«Пришлось подыматься на гору, — рассказывая мне подводчик Григорий Варламов Хохлов. — Я говорю: „Пожалуйста, ребята, сойдите маленько: не встащит ведь Лошаденка моя. Устала“. Стражники тотчас сошли, а ребята говорят: „Извини, дядя Григорий, — не сойти нам. Избиты очень“. А Василий Еткаренков говорит: „Вот теперь уже, товарищ, я чую: не жилец я. До лета не дотяну. Бить-то били, да еще ногами встанут, да прыжком. Нутренности отбили вовсе“. И заплакал».

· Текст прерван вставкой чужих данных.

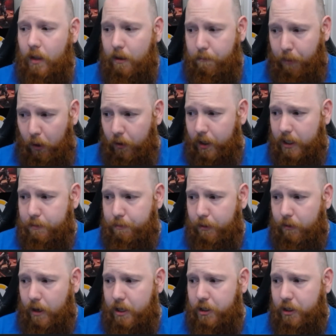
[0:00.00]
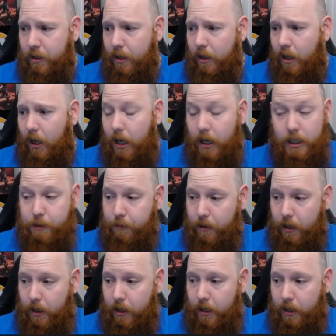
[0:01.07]
Upon expiration,
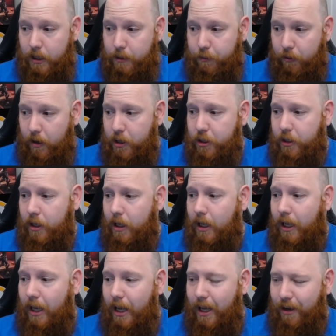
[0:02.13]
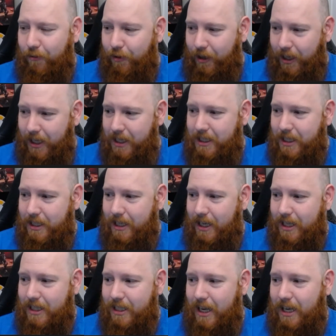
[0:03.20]
it releases
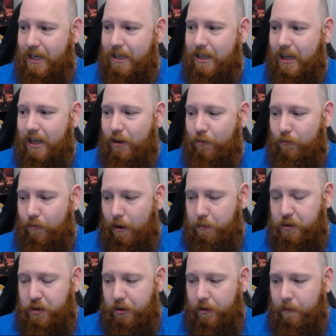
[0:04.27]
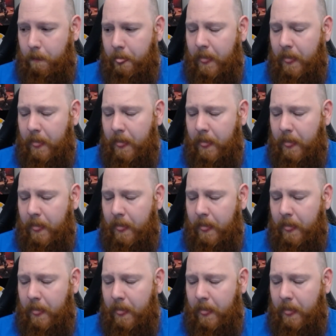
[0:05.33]
an Ascended Eruption.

В Чубаровке истязатели подвели итоги. Они оказались неутешительны. Ведь надо будет доставить «обвиняемых» к следователю. Кроме откровений клубка и ножниц, да оговора пьяного Кожина, у них было только вымученное сознание Григория Чикалова. Вдобавок в числе арестованных и избитых у них был Абрам Коноплянкин, —
В первый еще раз во всей этой истории нашелся, наконец, человек с некоторым гражданским сознанием, который решился стать против официально-полицейского разбоя. Дубровский староста надел свою цепь и решительно заявил, что он не дозволит бить своих односельцев.
— Подводу дадим. Можете арестовать. А бить не позволяю.
Истязатели отступили перед этим заявлением и увезли всех в Трескино, где живет пристав.
Зовут этого старосту Степан Николаев Кузнецов.
Мой невеселый рассказ и без того затянулся. Поэтому я опускаю некоторые черты, которыми, с своей стороны, сочли нужным дополнить «картину дознания» трескинский урядник и сам г. пристав (обратившие почему-то особенное внимание на Абрама Коноплянкина)… Достаточно сказать, что г. пристав нашел, по-видимому, «все в порядке» и что теперь уже можно препроводить «преступников» для формального следствия. Так, как были, избитых и изувеченных, их доставили сначала к уездному члену, а затем к судебному следователю в г. Сердобск.
Я, конечно, не знаю, насколько часто г. судебному следователю приходилось получать от приставов для дальнейшего производства полицейские дознания, подготовленные так образцово. Во всяком случае, относительно этих четырех человек было единственное, правда, очень выразительное, доказательство их вины: все они были жестоко избиты. Григорий Чикалов тотчас же отказался от всех вымученных оговоров. Это, конечно, опять огорчило урядника.
— Как же ты сам сознался?
Но Григорий, осмелевший в присутствии следователя, ответил:
— Дай-ка я тебя начну бить, да топтать, да отливать водой. Небось, и ты признаешься. Кулаки — не пироги. Тут не пожалеешь и родного отца.
Затем «обвиняемые» сослались на десятки свидетелей. Следователь отпустил всех четырех с миром, посоветовав на побои подать жалобу прокурору.
Мой рассказ кончен. Но читатель, быть может, не посетует, если я дополню его еще некоторыми «чертами нравов».
Как отнеслась ко всему этому крестьянская среда? Дом Шестерининых находится в деревне, не в глухом лесу. Все знали, что там происходит. Наконец у истязуемых есть родители, родственники, соседи.
Прежде всего о родных. Жена Григория Чикалова приносила рубаху, плакала, просила допустить ее к мужу. Ее прогнали. Один из отцов, человек храбрый, явился на место. Урядник прежде всего избил его, чтобы он не заступался за преступников. Но все-таки он остался сидеть в передней комнате с подводчиками. В один из перерывов, когда истязатели подкреплялись и отдыхали, а истязуемые умывались, он скромно подсел к стражнику (вероятно, Борисову), и между ними произошел следующий любопытный разговор.
Отец. Эх, господа. Напрасно вы это, право напрасно делаете исчезание. Не виновны эти ребята.
Стражник. Как! Ты это можешь ручаться?
Отец. Могу поручиться за своего сына вполне.
Стражник. Ну, когда так, — доставай двести рублей, клади за руки. И я тоже положу. Я тебе говорю: к утру я у твоего сына вымучу, что он признается. Тогда пропали твои деньги. А не вымучу, — твое счастье. Бери мои двести рублей.